As the world’s foremost freestyle skiing judge for slopestyle and halfpipe competitions, it could be argued few people have as much power as Spence does in shaping the future of the sport he loves. However, Spence believes his chief duty is to empower athletes. If they have a question, he’s there to answer it. If they have a concern, he listens.
But it’s up to the competitors to steer the ship.
“Anytime any athlete or whatever asks me, I say, ‘Well, you tell me what you think?,’” Spence said. “And I think that’s the most important part about that relationship … to keep that open-minded communication open and really trying to encourage that. And for younger athletes, they don’t know it or they might be intimated by judges.”
Spence said being a good judge is all about transparency and trust.
“After almost every competition, I have competitions with many coaches or athletes that would have questions,” Spence said, “or people back home, people in Aspen, have questions like, ‘Why didn’t (Olympic freeski slopestyle silver medalist Alex) Ferreira win the gold?’ And if you’re a confident judge you can answer those with confidence on why you scored it the way you did.
“But tensions can run high,” the Silverthorne resident continued. “These athletes can get emotional. They are literally risking their lives at this, putting themselves out there with the best that they can do. And sometimes they are upset or sad or fired up at the end of the competition.
“Still,” Spence added, “no matter what, I am open to speak with them.”
Although the relations between the world’s top freeski athletes and judges might have less tension than one might expect, that doesn’t mean the job isn’t without its share of work-life balance tensions.
Two years ago, Spence and his wife, Justine, found out they were having twins — just around the same time he was nominated to be the lead freeski slopestyle and halfpipe judge at the 2018 Pyeongchang Olympics.
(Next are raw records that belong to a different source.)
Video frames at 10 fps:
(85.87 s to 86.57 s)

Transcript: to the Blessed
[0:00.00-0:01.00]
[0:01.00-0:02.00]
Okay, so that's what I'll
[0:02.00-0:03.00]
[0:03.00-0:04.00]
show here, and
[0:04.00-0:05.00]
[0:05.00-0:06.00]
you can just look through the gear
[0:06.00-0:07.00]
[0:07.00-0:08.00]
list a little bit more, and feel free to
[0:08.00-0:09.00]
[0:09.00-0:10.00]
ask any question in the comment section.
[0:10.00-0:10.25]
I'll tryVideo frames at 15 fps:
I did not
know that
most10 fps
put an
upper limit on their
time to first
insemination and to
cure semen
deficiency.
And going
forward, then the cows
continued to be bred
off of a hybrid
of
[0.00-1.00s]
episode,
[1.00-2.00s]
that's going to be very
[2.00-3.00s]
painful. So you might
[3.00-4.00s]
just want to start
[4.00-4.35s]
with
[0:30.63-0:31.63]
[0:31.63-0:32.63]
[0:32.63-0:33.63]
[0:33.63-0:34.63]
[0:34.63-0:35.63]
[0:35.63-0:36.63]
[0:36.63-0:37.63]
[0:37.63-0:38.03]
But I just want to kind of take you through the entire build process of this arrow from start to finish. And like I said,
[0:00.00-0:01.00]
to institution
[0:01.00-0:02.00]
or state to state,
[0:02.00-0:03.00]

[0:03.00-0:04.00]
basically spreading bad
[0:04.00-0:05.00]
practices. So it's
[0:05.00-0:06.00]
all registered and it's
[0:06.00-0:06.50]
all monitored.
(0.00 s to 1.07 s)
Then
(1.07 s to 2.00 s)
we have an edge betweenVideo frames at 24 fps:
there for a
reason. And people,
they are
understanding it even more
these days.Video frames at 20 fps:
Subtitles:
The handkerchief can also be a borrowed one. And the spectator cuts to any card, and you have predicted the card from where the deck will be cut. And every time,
In the 12-month lead up to the Olympics, the newly minted father wrangled his international crew of five Olympic judges to score as many FIS World Cup events as possible, such as the halfpipe competition at December’s U.S. Grand Prix at Copper Mountain Resort.
Heading into the Olympics, Spence was most nervous about the slopestyle competition because he knew the atypical course at Phoenix Park lent itself to creative approaches, a notion that was confirmed when he watched Silverthorne snowboarder Red Gerard win gold in the snowboard competition.
Arriving to the Olympics a week before competition, Spence and his crew watched every moment of practice. Then on the day of competition, Spence and his crew watched live while taking notes on Steno sheets, attempting to jot down as much info as they could. It all happens in a flash.
“The 30 seconds on TV when they are showing the replays?” Spence said. “That’s us comparing our notes given the score that we see fit and getting it out there.”
Looking back on his time as both a judge and competitor, Spence sees an almost symbiotic relationship between the two.
“I actually didn’t think about judging probably as much as I should have as a competitor,” Spence said. “I never really put myself in the judge’s shoes. The first competition I ever judged after retiring from competition I said to myself, ‘Wow, I would have been a completely different competitor if I put myself in the judge’s shoes a little bit more.’ But that was the way things were back then.”